● PROBLEM TO SOLVE
Each and every line below goes into your answer unchanged, but leave out the images.

+++ AVAILABLE DATA

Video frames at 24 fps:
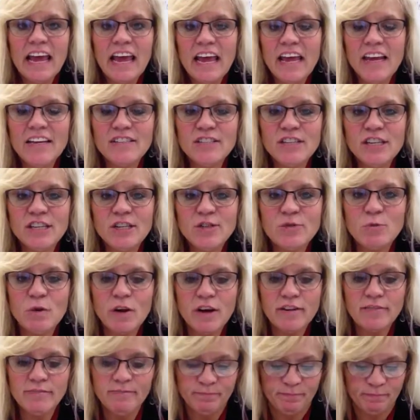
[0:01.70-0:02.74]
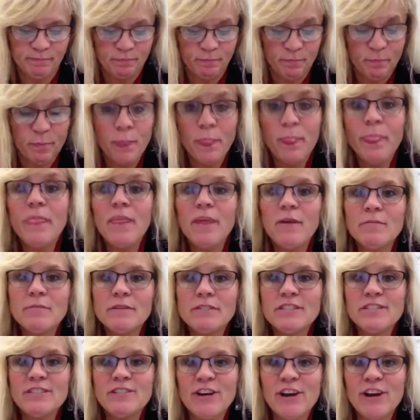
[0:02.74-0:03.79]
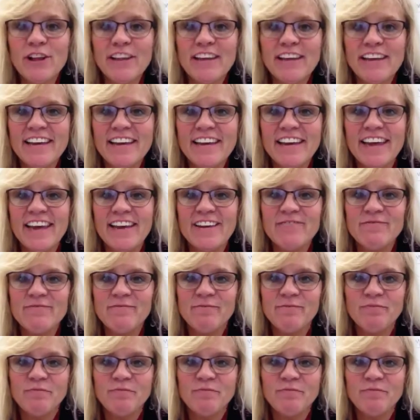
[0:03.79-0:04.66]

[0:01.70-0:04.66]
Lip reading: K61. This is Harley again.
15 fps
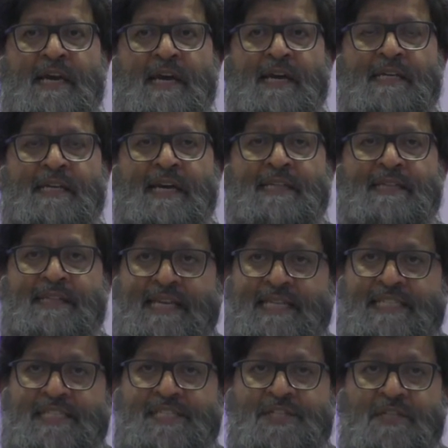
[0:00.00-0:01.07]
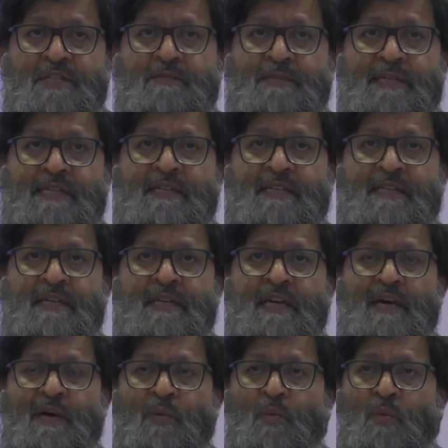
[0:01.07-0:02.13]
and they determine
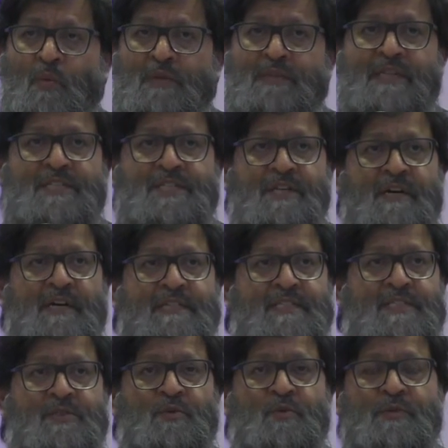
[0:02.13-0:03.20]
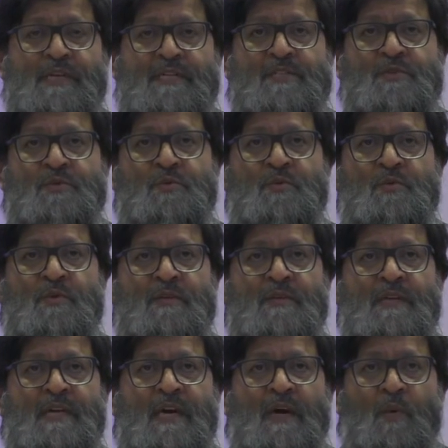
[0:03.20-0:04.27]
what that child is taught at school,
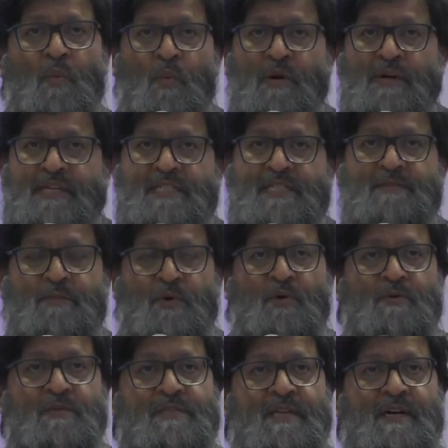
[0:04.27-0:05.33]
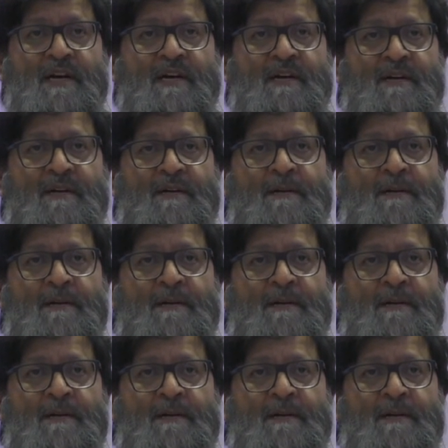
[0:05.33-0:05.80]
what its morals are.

++++++

● SOLUTION
Video frames at 24 fps:
[0:01.70-0:02.74]
[0:02.74-0:03.79]
[0:03.79-0:04.66]

[0:01.70-0:04.66]
Lip reading: K61. This is Harley again.
15 fps
[0:00.00-0:01.07]
[0:01.07-0:02.13]
and they determine
[0:02.13-0:03.20]
[0:03.20-0:04.27]
what that child is taught at school,
[0:04.27-0:05.33]
[0:05.33-0:05.80]
what its morals are.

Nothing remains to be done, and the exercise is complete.